WHAT NEEDS TO BE DONE: Transcribe, word for word, all of the entries below, and exclude any pictures from the copy.

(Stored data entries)
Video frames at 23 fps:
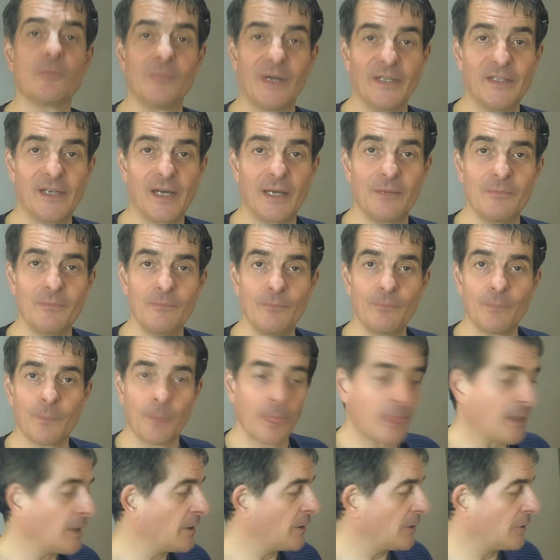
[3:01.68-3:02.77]
madame.
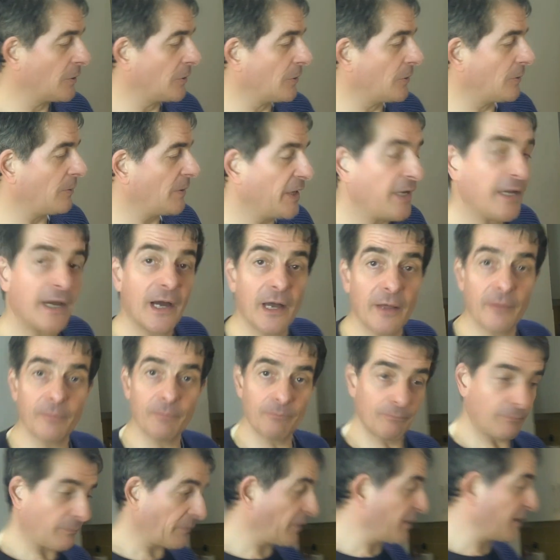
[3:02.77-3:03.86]
Here are
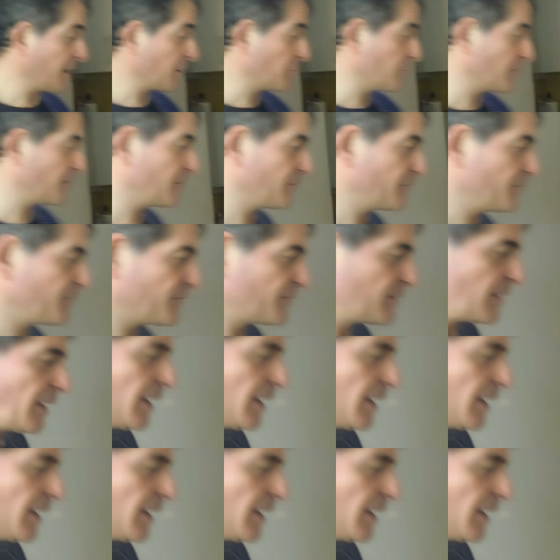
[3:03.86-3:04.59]
the ingredients.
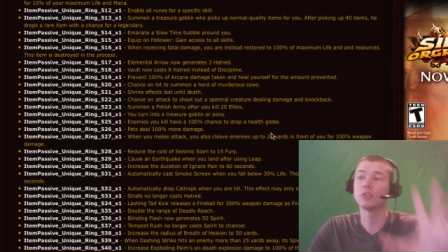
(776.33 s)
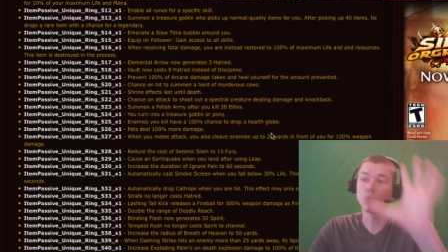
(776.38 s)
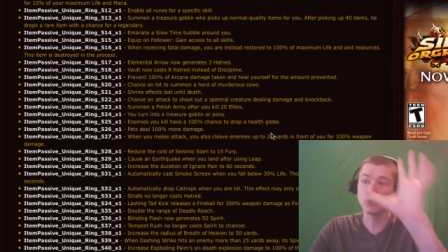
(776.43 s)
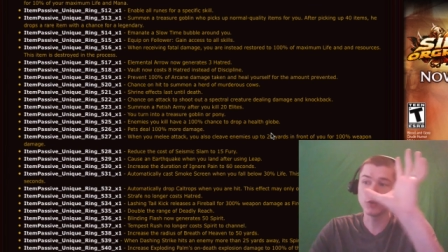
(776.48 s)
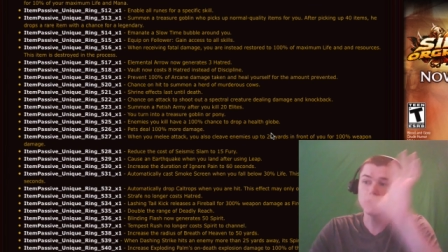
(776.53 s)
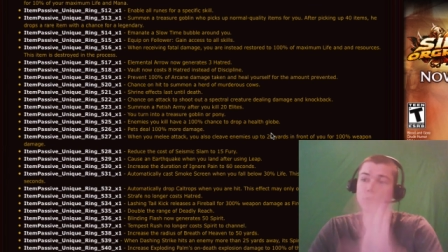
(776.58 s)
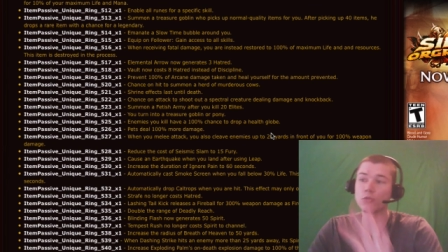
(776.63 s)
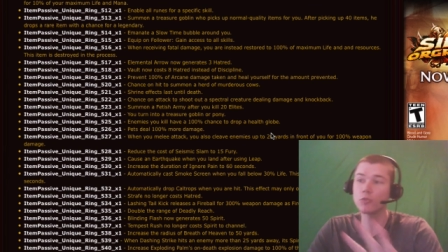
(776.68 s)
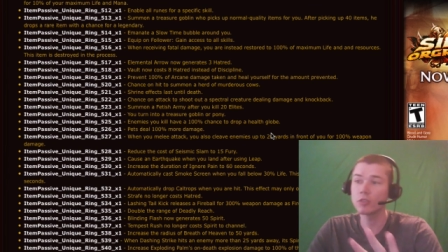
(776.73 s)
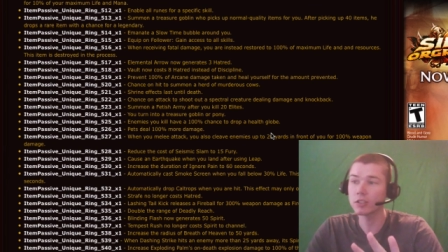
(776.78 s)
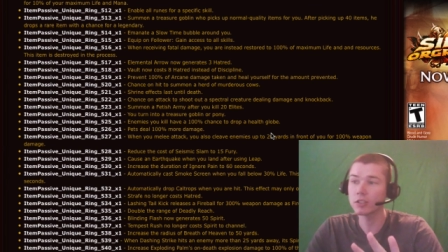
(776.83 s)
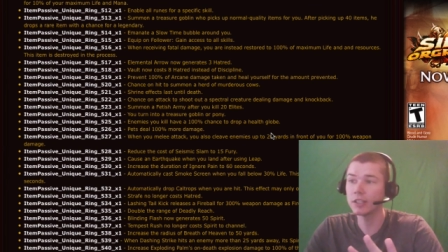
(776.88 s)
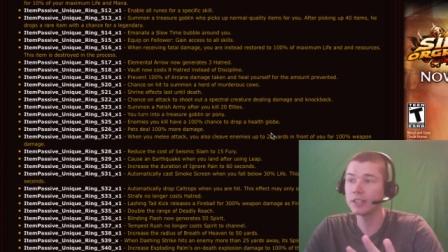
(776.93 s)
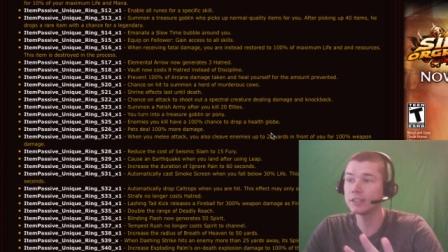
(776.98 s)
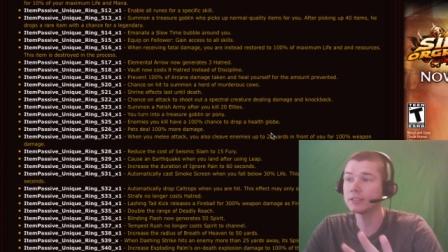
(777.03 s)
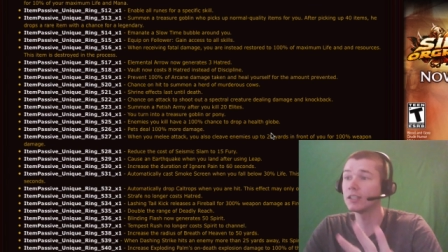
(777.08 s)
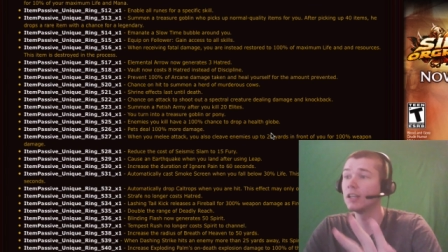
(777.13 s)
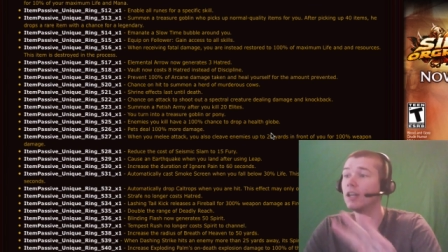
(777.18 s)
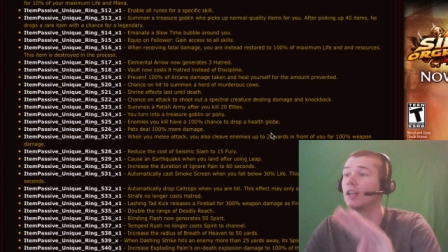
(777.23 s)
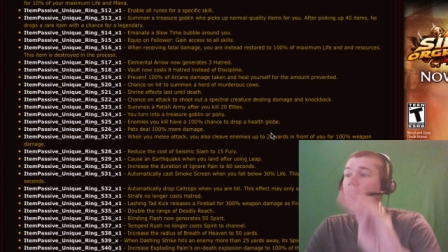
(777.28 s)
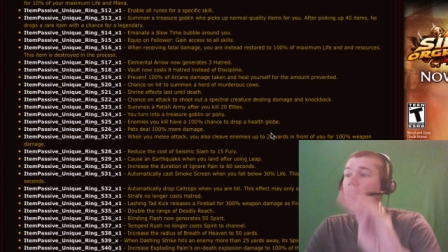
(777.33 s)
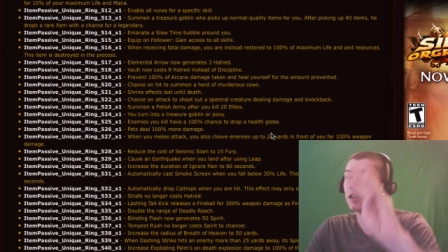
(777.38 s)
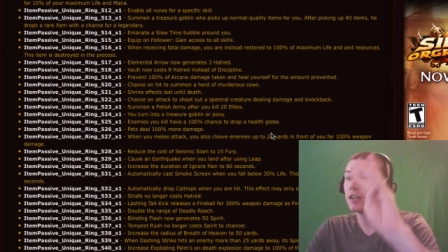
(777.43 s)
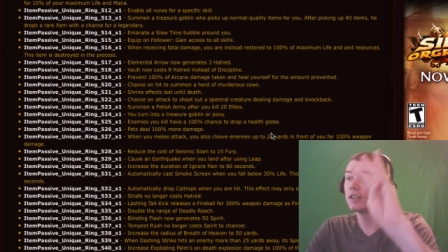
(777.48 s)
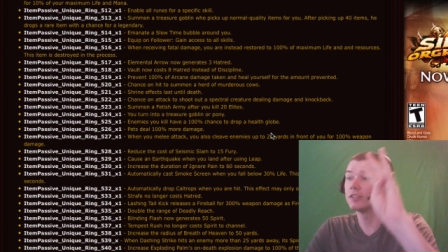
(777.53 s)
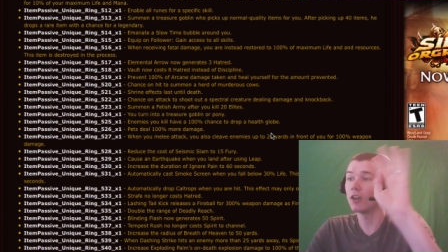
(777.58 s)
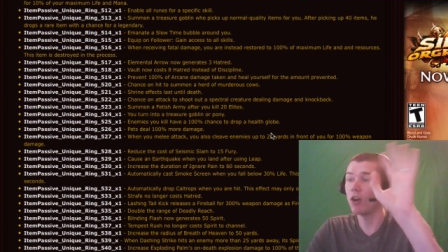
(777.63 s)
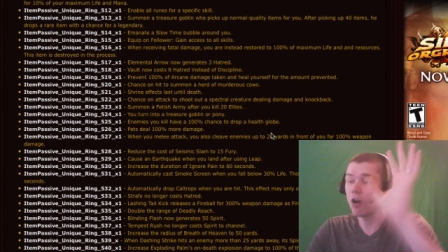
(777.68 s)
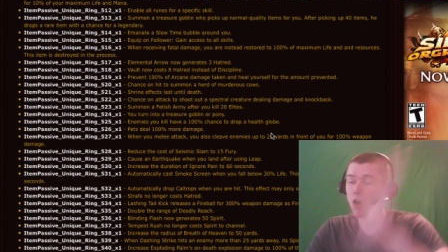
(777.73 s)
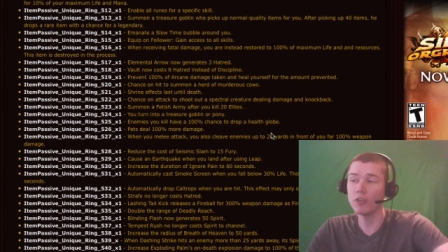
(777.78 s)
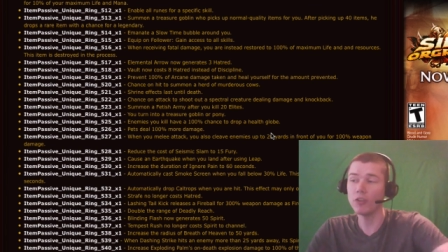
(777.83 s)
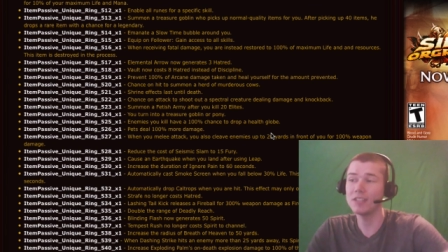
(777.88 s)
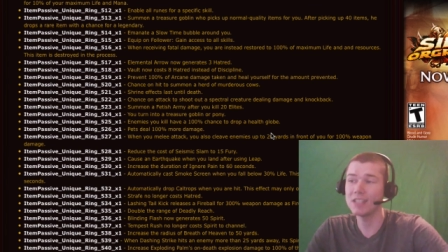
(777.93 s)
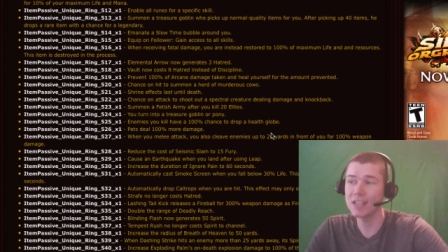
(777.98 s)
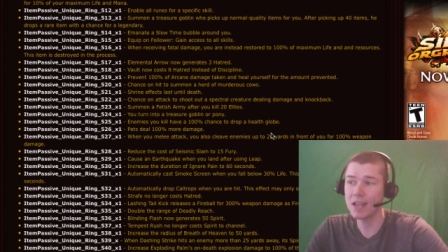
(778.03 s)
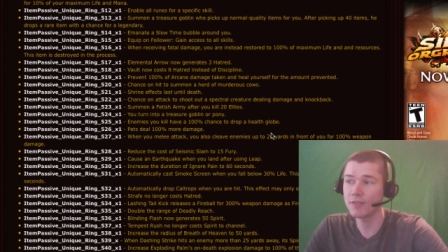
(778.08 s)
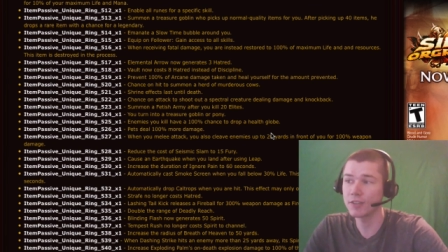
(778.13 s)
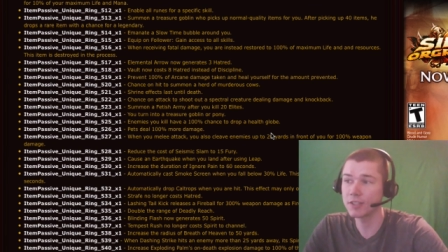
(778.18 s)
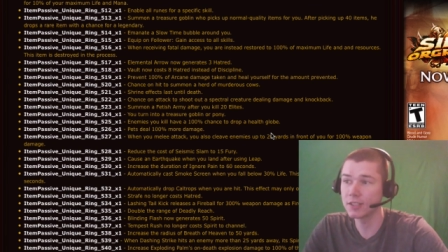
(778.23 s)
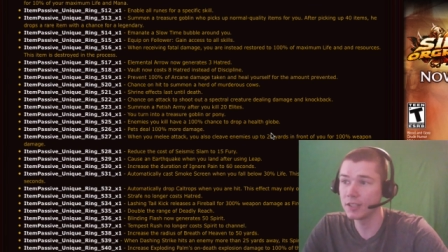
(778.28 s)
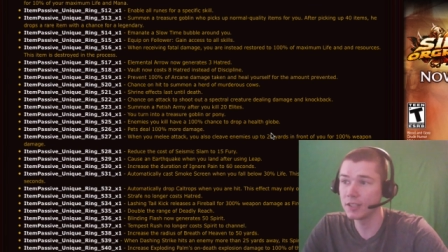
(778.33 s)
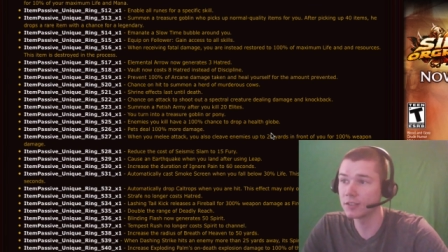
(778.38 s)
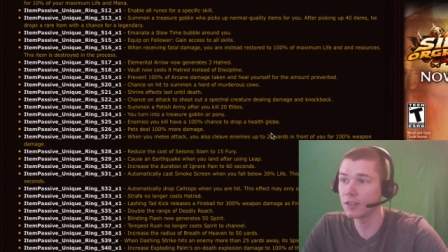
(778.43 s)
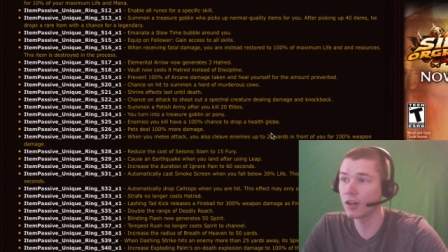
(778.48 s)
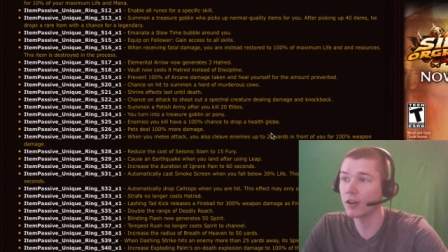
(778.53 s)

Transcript: read through this list because all these affixes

RESULT FOR THIS TASK:
Video frames at 23 fps:
[3:01.68-3:02.77]
madame.
[3:02.77-3:03.86]
Here are
[3:03.86-3:04.59]
the ingredients.
(776.33 s)
(776.38 s)
(776.43 s)
(776.48 s)
(776.53 s)
(776.58 s)
(776.63 s)
(776.68 s)
(776.73 s)
(776.78 s)
(776.83 s)
(776.88 s)
(776.93 s)
(776.98 s)
(777.03 s)
(777.08 s)
(777.13 s)
(777.18 s)
(777.23 s)
(777.28 s)
(777.33 s)
(777.38 s)
(777.43 s)
(777.48 s)
(777.53 s)
(777.58 s)
(777.63 s)
(777.68 s)
(777.73 s)
(777.78 s)
(777.83 s)
(777.88 s)
(777.93 s)
(777.98 s)
(778.03 s)
(778.08 s)
(778.13 s)
(778.18 s)
(778.23 s)
(778.28 s)
(778.33 s)
(778.38 s)
(778.43 s)
(778.48 s)
(778.53 s)

Transcript: read through this list because all these affixes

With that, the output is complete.